ECB Decisions at the March 2021 Meeting

The ECB announced that PEPP purchases in Q2 2021 would be at a “significantly higher pace” than Q1. This was in response to rising bond yields in the Eurozone in prior weeks. Monthly PEPP purchases were over €100bn during Q2 2020. This was at the height of the pandemic lockdowns. The following months saw a slower pace of purchases in the range of €50-70bn.

ECB Decisions at the April 2021 Meeting

The ECB made no significant changes. Minutes of the April meeting revealed that some ECB members now see the risks to growth and medium-term inflation as “tilted to the upside”. This renewed discussion over whether the ECB will taper its QE programmes.
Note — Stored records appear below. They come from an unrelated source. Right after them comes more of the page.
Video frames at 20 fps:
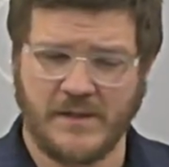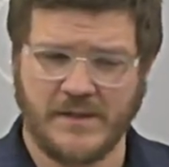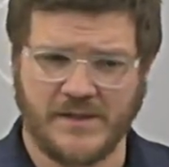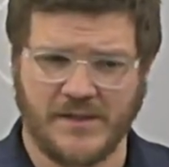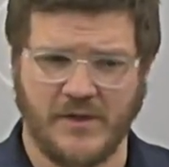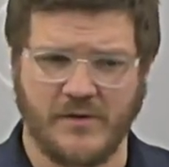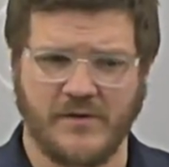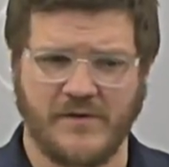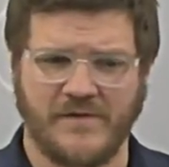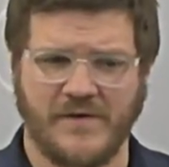
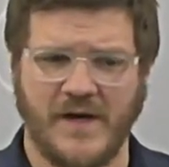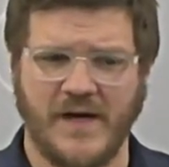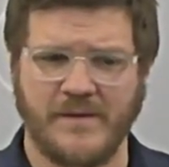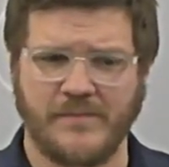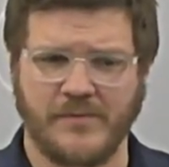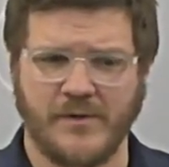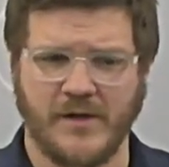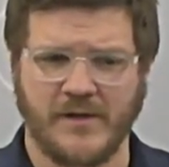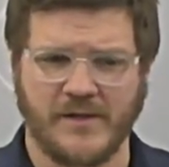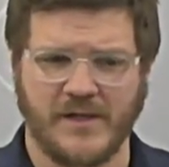So if I
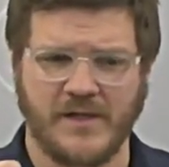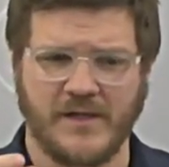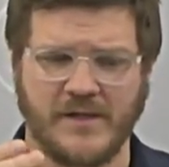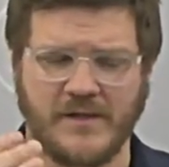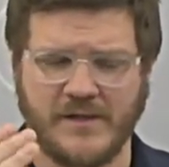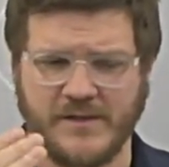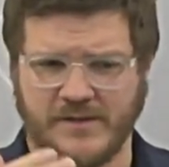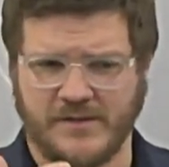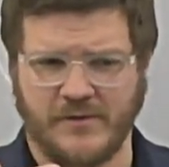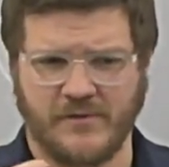plug
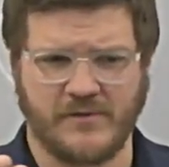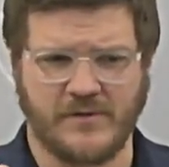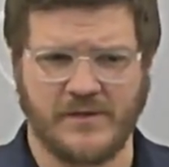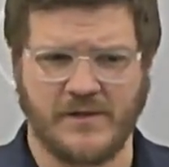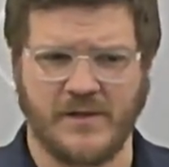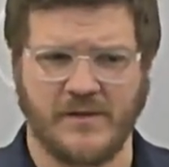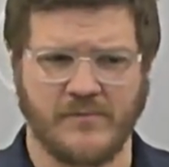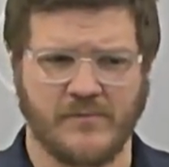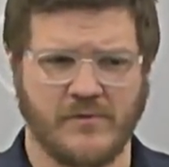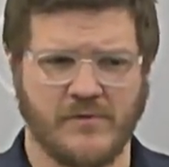in a certain
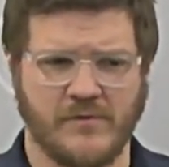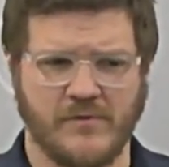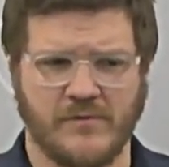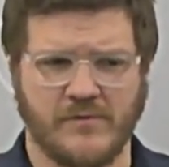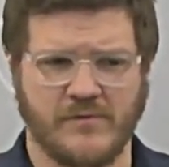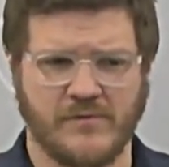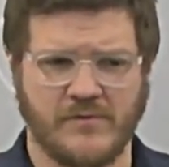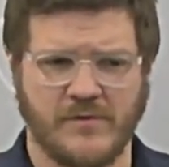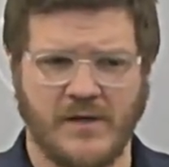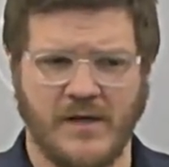
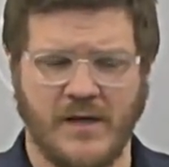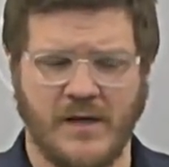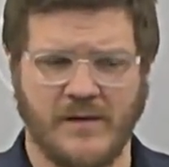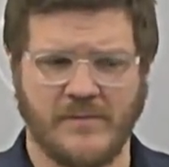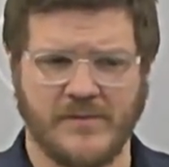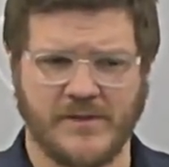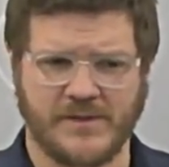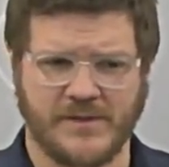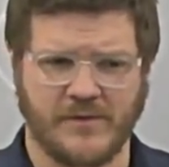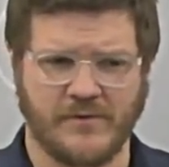number
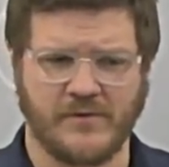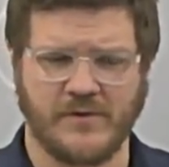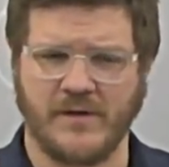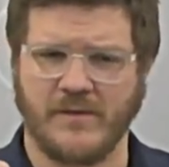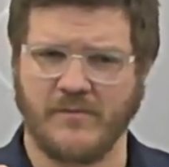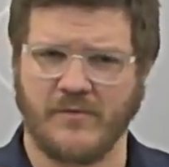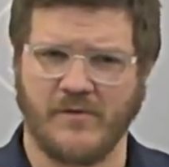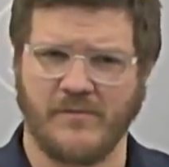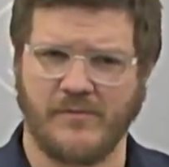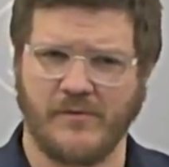of
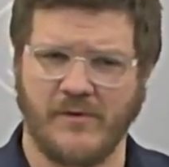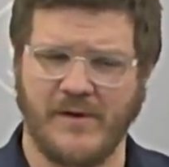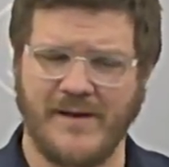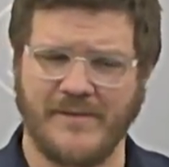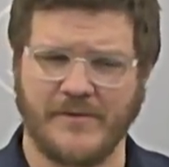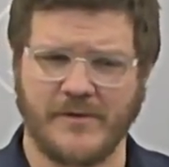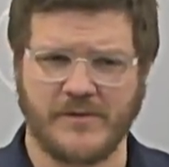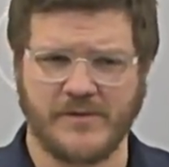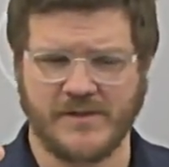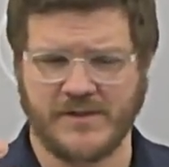
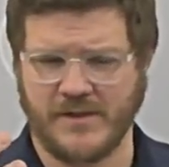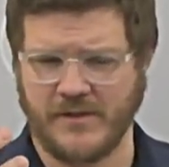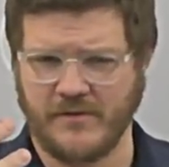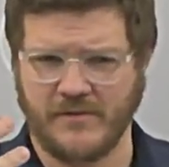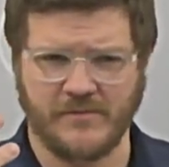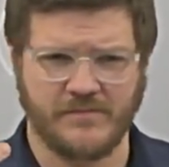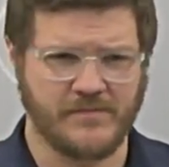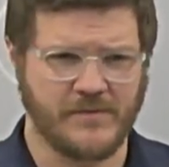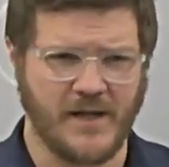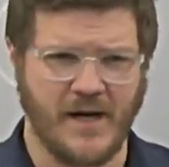parameters that
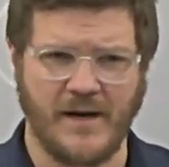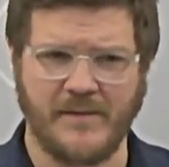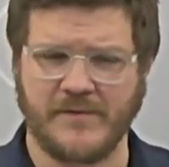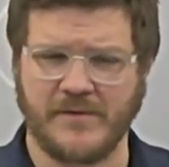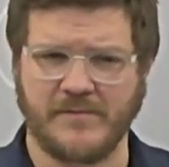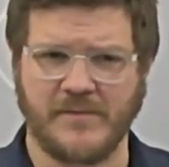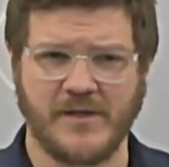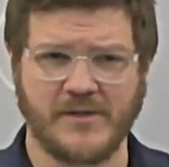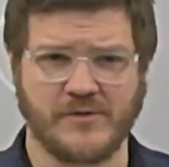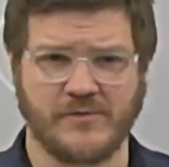are
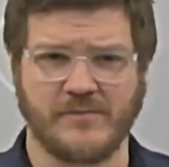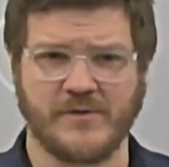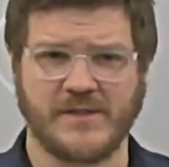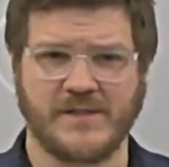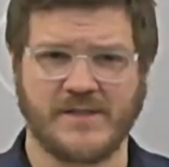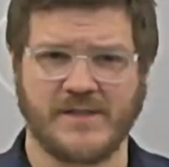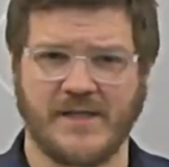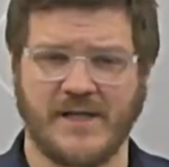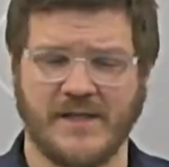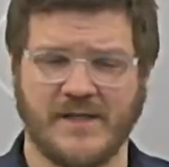common
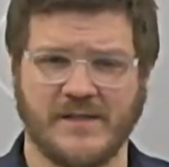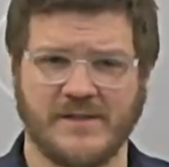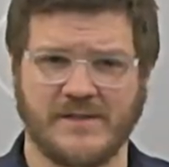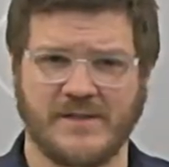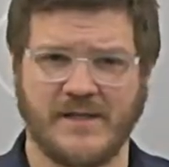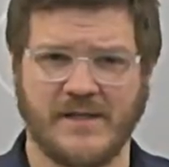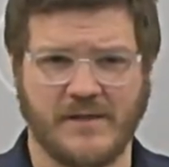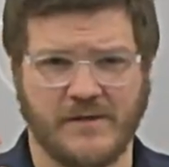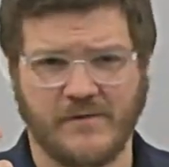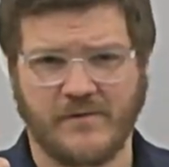measurements that I can
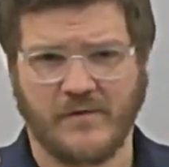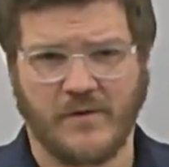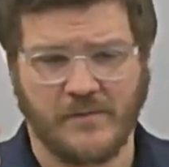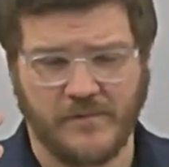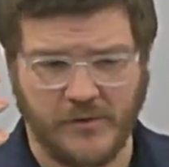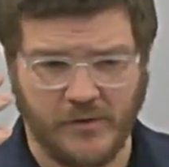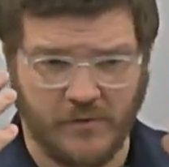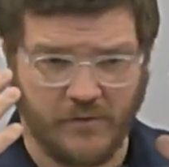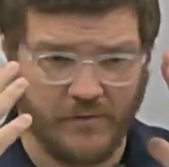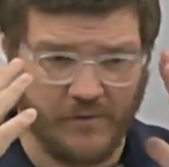take
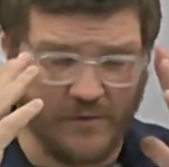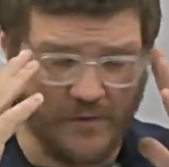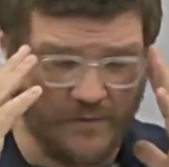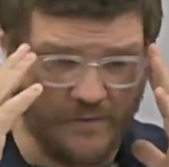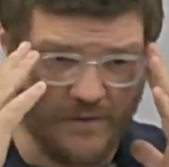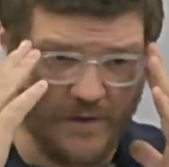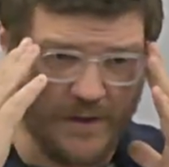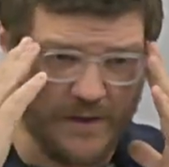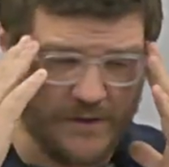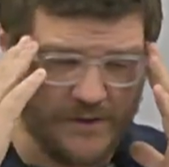from your
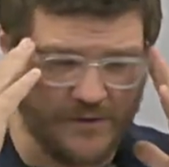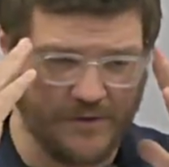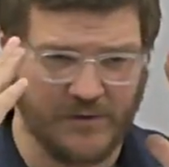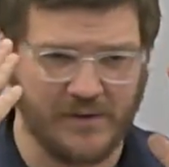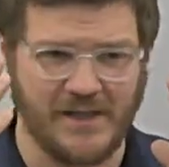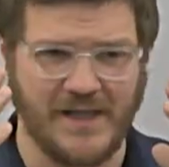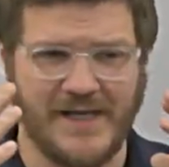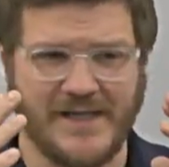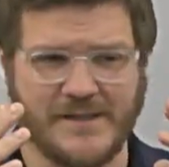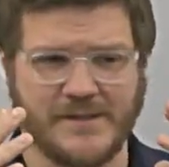face, your
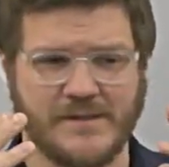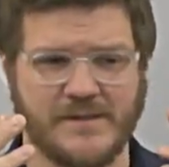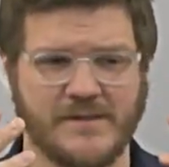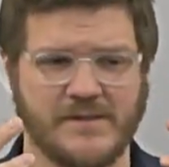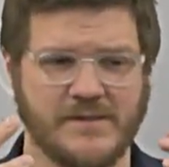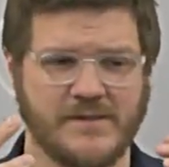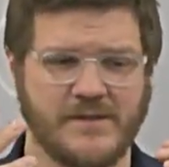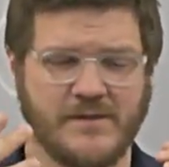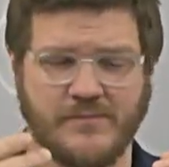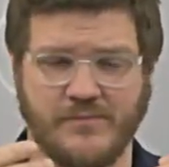
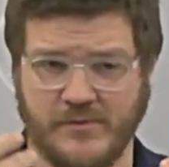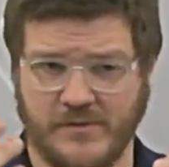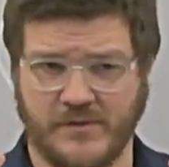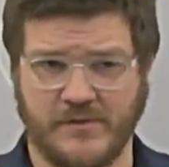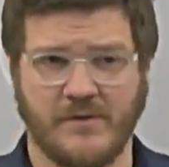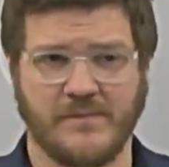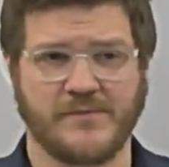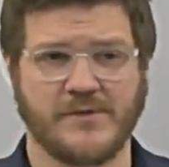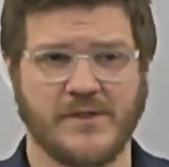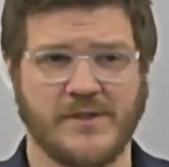glasses, the
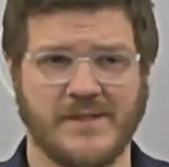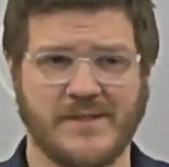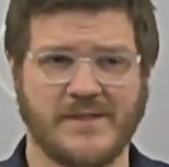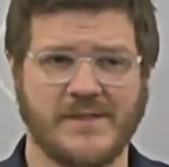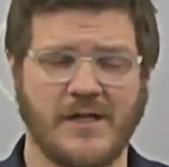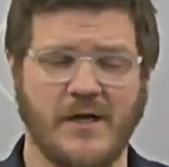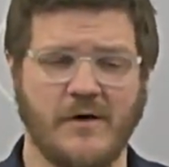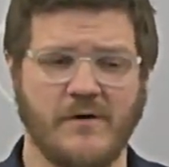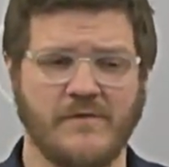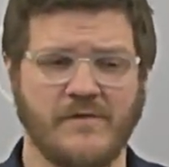prescription
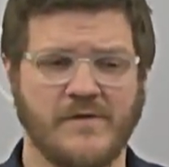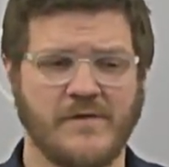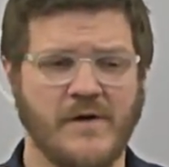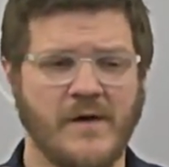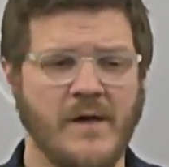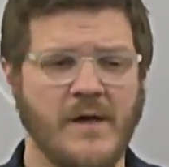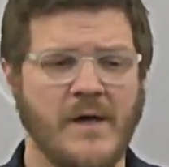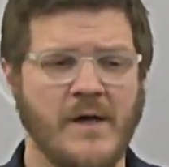itself,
ECB Decisions at the June 2021 Meeting

The June ECB meeting kept rates unchanged and PEPP purchase at a “significantly higher pace”. President Lagarde made the following notable observations:

  • M1 is the largest contributor to the growth in M3 in the Eurozone. This reflects a preference for liquid assets.
  • Financing conditions remain stable. Netherlands and Germany saw a strong tick-up in NFC lending, but there is a moderate tightening when those countries are excluded.
  • The ECB doesn’t see inflation in upcoming wage agreements across the Eurozone. They monitor these internally.

An Expansion of PEPP at the September 2021 Meeting Appears Likely

PEPP purchases in May 2021 were €81bn, indicating that this is the new higher pace that will be maintained over the coming months.

The PEPP programme has an envelope of €1,850bn to March 2022. An increase in purchases to above c. €75bn will exhaust the programme entirely, while a return to the Q2 2020 levels of c. €100bn would use the full envelope by the end of 2021.

Government deficits in euro area countries are forecast to total €2,324bn between 2020 and 2022. The figure is likely to be higher now, given continued lockdowns. Public PEPP purchases in 2020 represented 73% of deficits. Assuming this relationship continues, the ECB will need approximately €1,699bn of additional purchases by end 2022. We show that the current envelope falls just short of funding the deficits. This is before deficits in 2023 and beyond are considered. What began as a temporary programme is likely to become a permanent feature of ECB policy.

There have been two envelope expansions to date, one in June 2020 and another in December 2020. These were approximately 200 days before the scheduled end of the existing envelope. The current envelope ends in March 2022. Therefore, it is likely that an expansion will be announced at the monetary policy meeting on September 9th. This should extend the programme to at least the end of 2022.